• **TASK BRIEF**
Please set down only the lines from the one containing "[00:00:02.00 to 00:00:03.00]" through the end of the entries below, exactly, minus any pictures.

━━━━━━━━━━━━━━━━

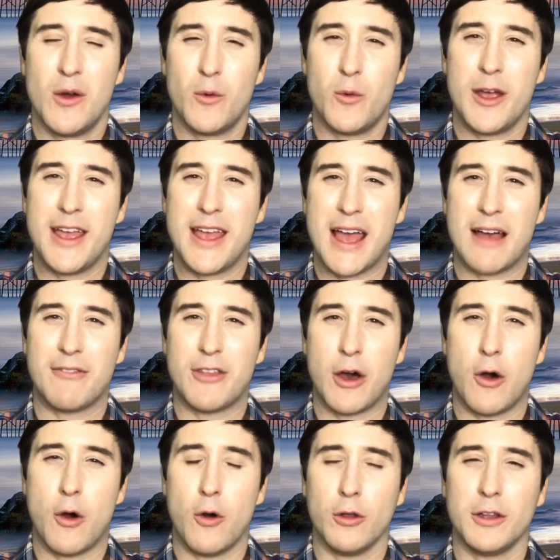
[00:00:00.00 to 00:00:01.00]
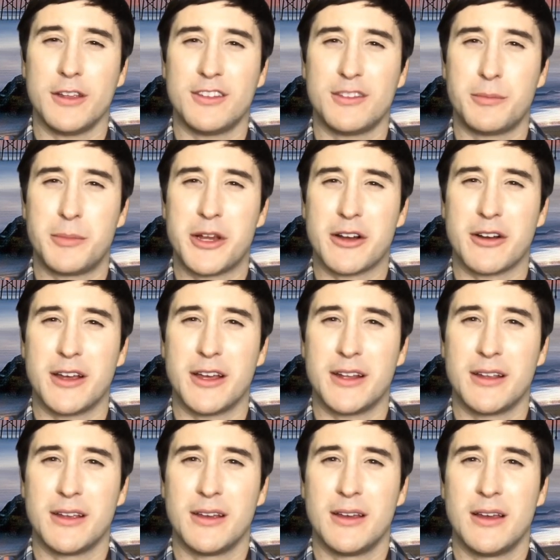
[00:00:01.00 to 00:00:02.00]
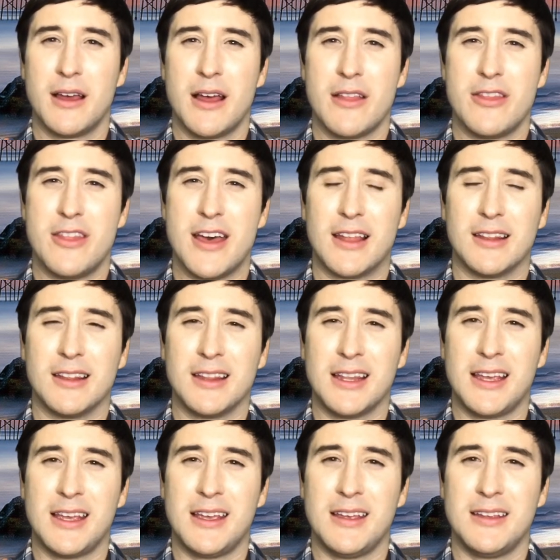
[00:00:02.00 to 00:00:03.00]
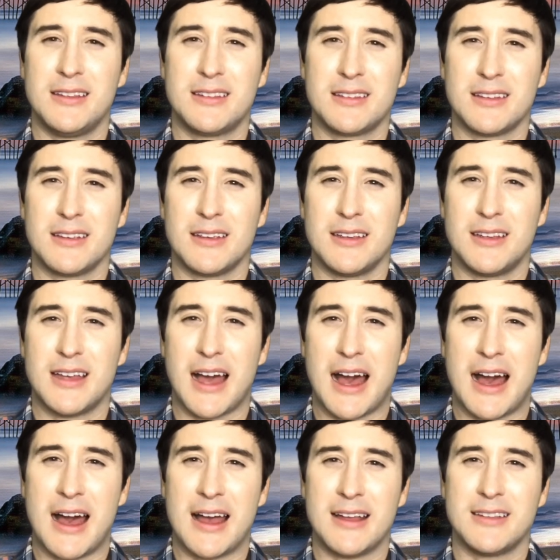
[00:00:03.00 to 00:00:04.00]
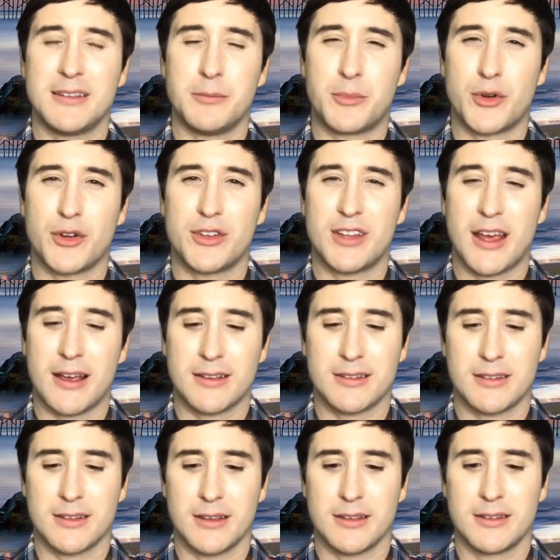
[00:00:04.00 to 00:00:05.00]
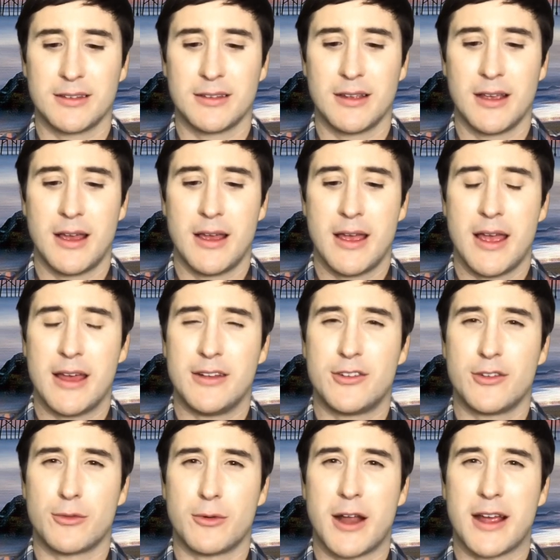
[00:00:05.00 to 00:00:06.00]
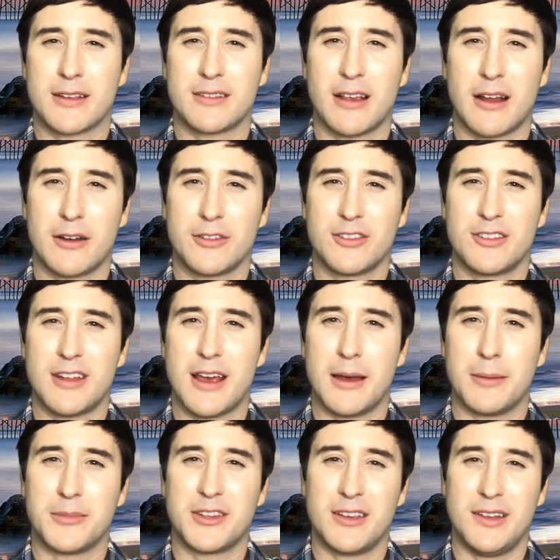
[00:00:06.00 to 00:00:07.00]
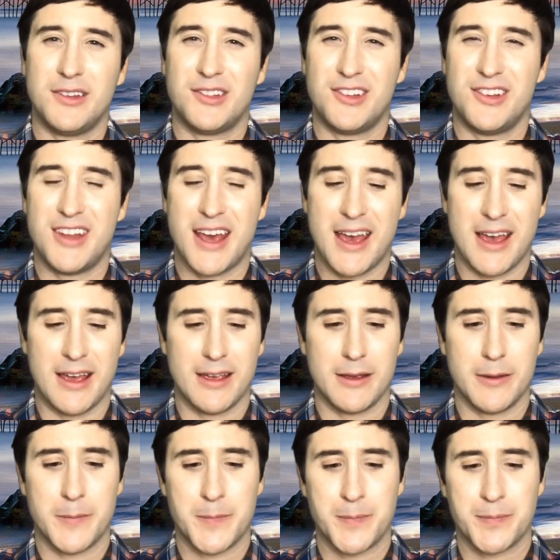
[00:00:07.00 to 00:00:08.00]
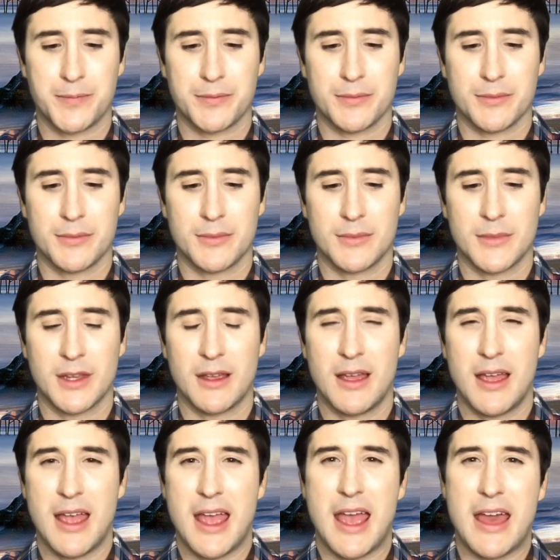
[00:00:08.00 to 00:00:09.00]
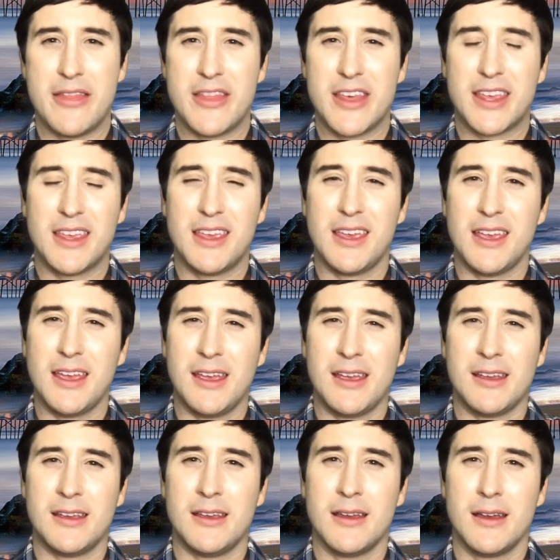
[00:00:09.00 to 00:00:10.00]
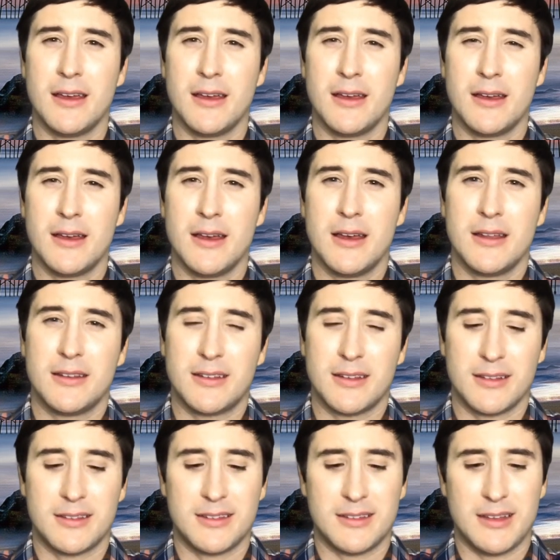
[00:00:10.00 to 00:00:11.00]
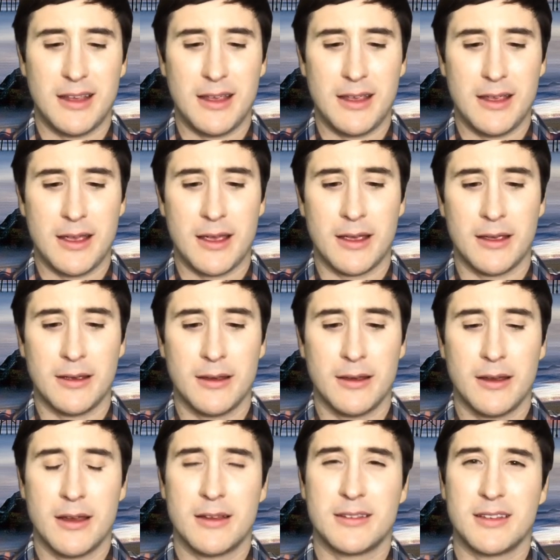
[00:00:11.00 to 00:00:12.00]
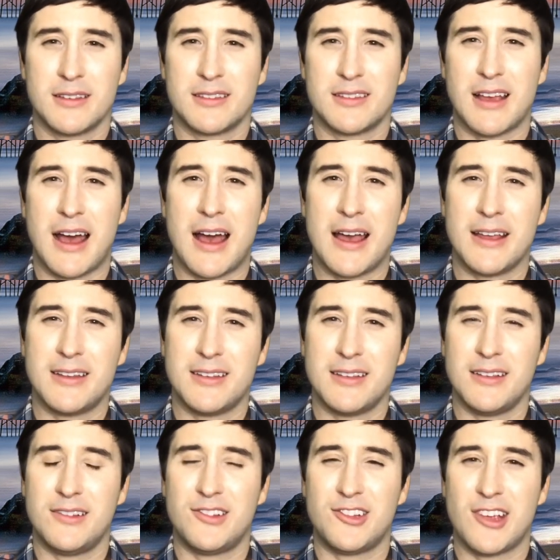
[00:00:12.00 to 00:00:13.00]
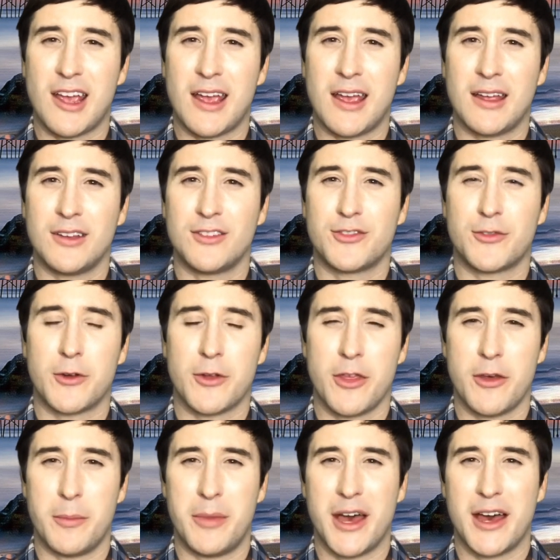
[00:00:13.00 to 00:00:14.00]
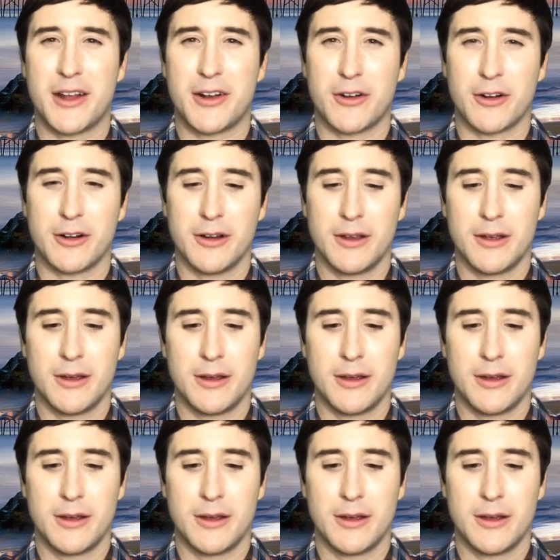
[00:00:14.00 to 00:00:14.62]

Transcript: We have the Holy Spirit that leads, guides, and protects us and directs our steps each day. And the key to seeing society change for the better,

━━━━━━━━━━━━━━━━

• **WRITTEN RESPONSE**
[00:00:02.00 to 00:00:03.00]
[00:00:03.00 to 00:00:04.00]
[00:00:04.00 to 00:00:05.00]
[00:00:05.00 to 00:00:06.00]
[00:00:06.00 to 00:00:07.00]
[00:00:07.00 to 00:00:08.00]
[00:00:08.00 to 00:00:09.00]
[00:00:09.00 to 00:00:10.00]
[00:00:10.00 to 00:00:11.00]
[00:00:11.00 to 00:00:12.00]
[00:00:12.00 to 00:00:13.00]
[00:00:13.00 to 00:00:14.00]
[00:00:14.00 to 00:00:14.62]

Transcript: We have the Holy Spirit that leads, guides, and protects us and directs our steps each day. And the key to seeing society change for the better,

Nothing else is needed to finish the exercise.